Children at southern border are facing a public health crisis
The public health crisis facing migrant children at the southern U.S. border is at a boiling point. Detained kids are sleeping on concrete benches because the government is running out of room, and out of money. Thousands have been sexually abused. And six have died in U.S. custody over the past eight months alone.
A decades-old legal agreement was established to prevent this very situation from happening. But no one appears to be enforcing it; and the Trump administration is now trying to kill it.
More kids are in U.S. custody than ever before. As of May 31st, over 1,400 unaccompanied minors had been detained by Border Patrol for more than 72 hours, the maximum allotted timeframe for a migrant of any age, according to NBC News. Some are under 12 years old.
When these children are finally transferred to a government shelter, their stay can be open-ended. Amy Cohen, a psychiatrist who works closely with these children, has seen them detained anywhere from 50 to 75 days at a time. “I have interviewed children held for more than a year,” she recently told the New York Times.
The living conditions they endure while in U.S. custody are horrific. Overcrowding at Border Patrol stations has resulted in a bed shortage as children wait to be processed. Health and Human Services (HHS), which oversees shelters for migrant children, is operating at near maximum capacity, and has appealed to Congress for emergency funding to address “critical” child needs. Meanwhile, HHS has announced the planned elimination of basic welfare programs essential for child development, such as education and athletics, because the agency simply doesn’t have the funds to support them.
Observers say this violates the Flores settlement, which establishes standards for the proper treatment and expeditious release of detained children. Specifically, it mandates a child must receive basic necessities, and that unaccompanied minors must be released to a parent, relative, or guardian willing to assume responsibility for their care. The Flores settlement also includes a general standard for children who accompany their parents across the border; they can’t be held for more than 20 days.
The settlement is named after Jenny Lisette Flores, who left El Salvador when she was 15 to reach her aunt in the United States. She was detained, repeatedly strip-searched, forced to share living spaces with adult men and women, and denied release despite the fact her aunt was willing to take care of her. The American Civil Liberties Union sued the government on Jenny’s behalf in 1985, and a consent decree was reached more than 10 years later to prevent a similar situation from happening again.
“I have to tell you, Judge Flores, whoever you may be, that decision is a disaster for our country,” President Trump mistakenly told Border Patrol authorities in April. There is no “Judge Flores,” of course. But President Trump’s failure to understand the settlement’s historical context would be laughable if his underlying position, gaffe notwithstanding, didn’t risk the wellbeing of thousands of detained migrant children currently in U.S. custody.
The Flores settlement limits the amount of time the U.S. can detain children, which is why the Trump administration wants to end it. After last year’s backlash when migrant children were separated from their parents, the Trump administration needs to modify or replace the agreement in order to keep families together.
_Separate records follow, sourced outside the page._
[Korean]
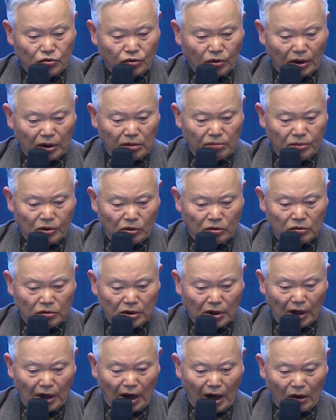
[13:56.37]
주한
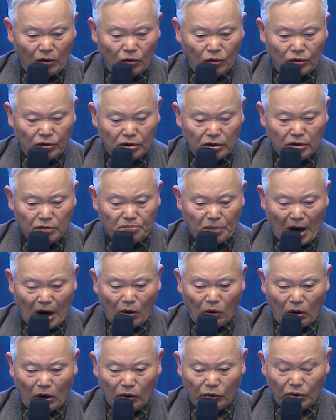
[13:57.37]
미군과 한국인들을
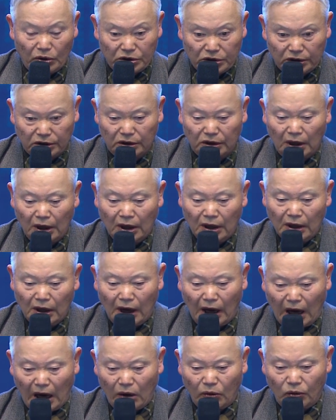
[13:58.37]
방어하기 위해서
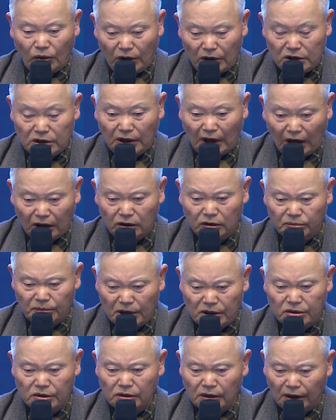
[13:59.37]
한국의 사드
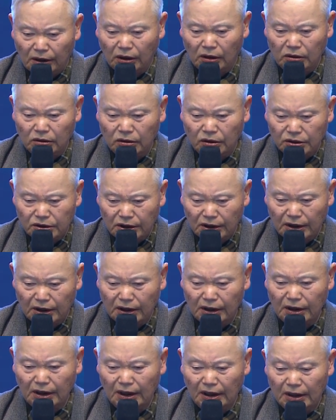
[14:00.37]
배치를 하려는
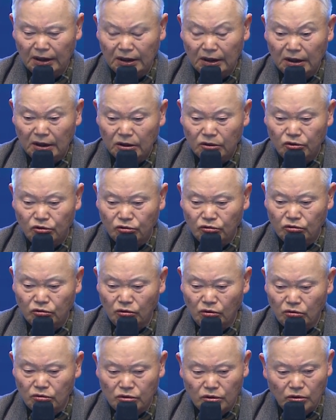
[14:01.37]
것에 중국
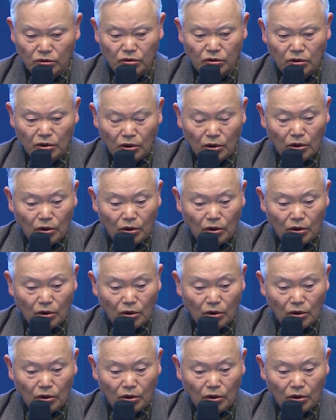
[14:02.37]
눈치를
But ending Flores would remove established standards that assure children will be treated with some degree of dignity during their detainment. And removing it would open the door for the Trump administration to hold children and their parents indefinitely, and extinguish baseline thresholds for the way children are handled while under the care of U.S. authorities.
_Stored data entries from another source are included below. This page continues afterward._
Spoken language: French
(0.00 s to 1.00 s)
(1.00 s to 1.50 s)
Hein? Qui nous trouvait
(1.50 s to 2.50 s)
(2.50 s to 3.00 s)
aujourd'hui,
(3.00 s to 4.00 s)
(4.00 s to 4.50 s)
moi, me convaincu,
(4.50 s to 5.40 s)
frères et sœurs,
We are already seeing the ramifications of the Flores settlement’s slow erosion. Children are being held far beyond what the standards currently stipulate. And the deplorable living conditions they’re forced to endure today defy the very reason why it was established in the first place. What these children are experiencing now will haunt them for the rest of their lives. Removing Flores altogether will simply pave the way for more cruel and inhumane treatment.
Congress must fight to keep the Flores settlement intact — and take action to enforce its provisions. Doing so will help prevent children from being abused, mistreated, malnourished, or sleep-deprived. It will enforce humanitarian guidelines that establish minimum quality-of-care standards for defenseless kids. And it will reduce the frightening time they spend in U.S. custody.
Even in today’s deeply divided times, can’t we agree on that?
Lyndon Haviland DrPh, MPH, is a distinguished scholar at the CUNY Graduate School of Public Health and Health Policy.